Closed aSemy closed 1 year ago
Actually, thinking about it, could this conflict be prevented by using a @DslMarker
? If there was a @EntityModificationScope
DSL marker added to EntityUpdateContext
and EntityCreateContext
, could that prevent such accidental updates?
Not sure if a @DslMarker helps. Can you try it out? I remember that I implemented a safety back then to verify that the entity passed in the cinfugre
Lambdas is the correct entity.
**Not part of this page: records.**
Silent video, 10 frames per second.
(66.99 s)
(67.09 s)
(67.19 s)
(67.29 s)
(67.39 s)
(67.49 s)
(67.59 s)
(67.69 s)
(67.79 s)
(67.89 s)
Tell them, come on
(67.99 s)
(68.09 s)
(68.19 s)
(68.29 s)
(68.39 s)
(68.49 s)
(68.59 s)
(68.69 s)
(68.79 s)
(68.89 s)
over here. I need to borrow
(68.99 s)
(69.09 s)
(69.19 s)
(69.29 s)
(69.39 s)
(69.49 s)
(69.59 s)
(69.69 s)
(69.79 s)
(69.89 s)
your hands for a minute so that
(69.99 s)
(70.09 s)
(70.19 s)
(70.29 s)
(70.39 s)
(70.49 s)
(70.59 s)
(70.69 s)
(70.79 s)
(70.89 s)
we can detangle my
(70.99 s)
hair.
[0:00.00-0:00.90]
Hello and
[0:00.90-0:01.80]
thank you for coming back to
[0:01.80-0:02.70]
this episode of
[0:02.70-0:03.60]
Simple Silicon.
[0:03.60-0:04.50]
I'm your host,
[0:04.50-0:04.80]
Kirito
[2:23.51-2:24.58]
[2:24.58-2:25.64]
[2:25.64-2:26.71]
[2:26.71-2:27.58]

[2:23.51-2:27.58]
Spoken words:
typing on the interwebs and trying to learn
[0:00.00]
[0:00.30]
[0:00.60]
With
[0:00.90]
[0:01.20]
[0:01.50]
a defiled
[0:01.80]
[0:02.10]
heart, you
But this is actually rather complex from what I remember when it comes to nested stuff like:
entity.configure {
entity.configure {
}
entity.configure {
entity.configure{
}
}
}
You'd need like a stack to keep track of it and that had a rather expensive negative impact on performance. That's why we went with the documentation approach.
I like the suggestion but need to have a look how it shows up in the IDE. If you have a good solution to prevent this from happening at all without having a big performance impact, then this is of course also very welcome! :)
I have read the documentation about @DslMarker again yesterday and imo it cannot help here. The marker helps that you don't nest DSL functions in an unintended way. But we actually want to achieve the arguments passed to the DSL function are restricted in a special way.
I don't think that this is feasible with a DslMarker. Still, if you have a good idea to solve that without impacting performance to much, please feel free to create a new PR for it.
Thanks for the documentation fixes!
Hi 👋, just a small suggestion for docs about the entity modification restriction, to make them more clear. This is my subjective suggestion, so feedback would be very welcome!
I thought I'd make a PR directly so it's easier to view my suggested changes, I hope that's okay!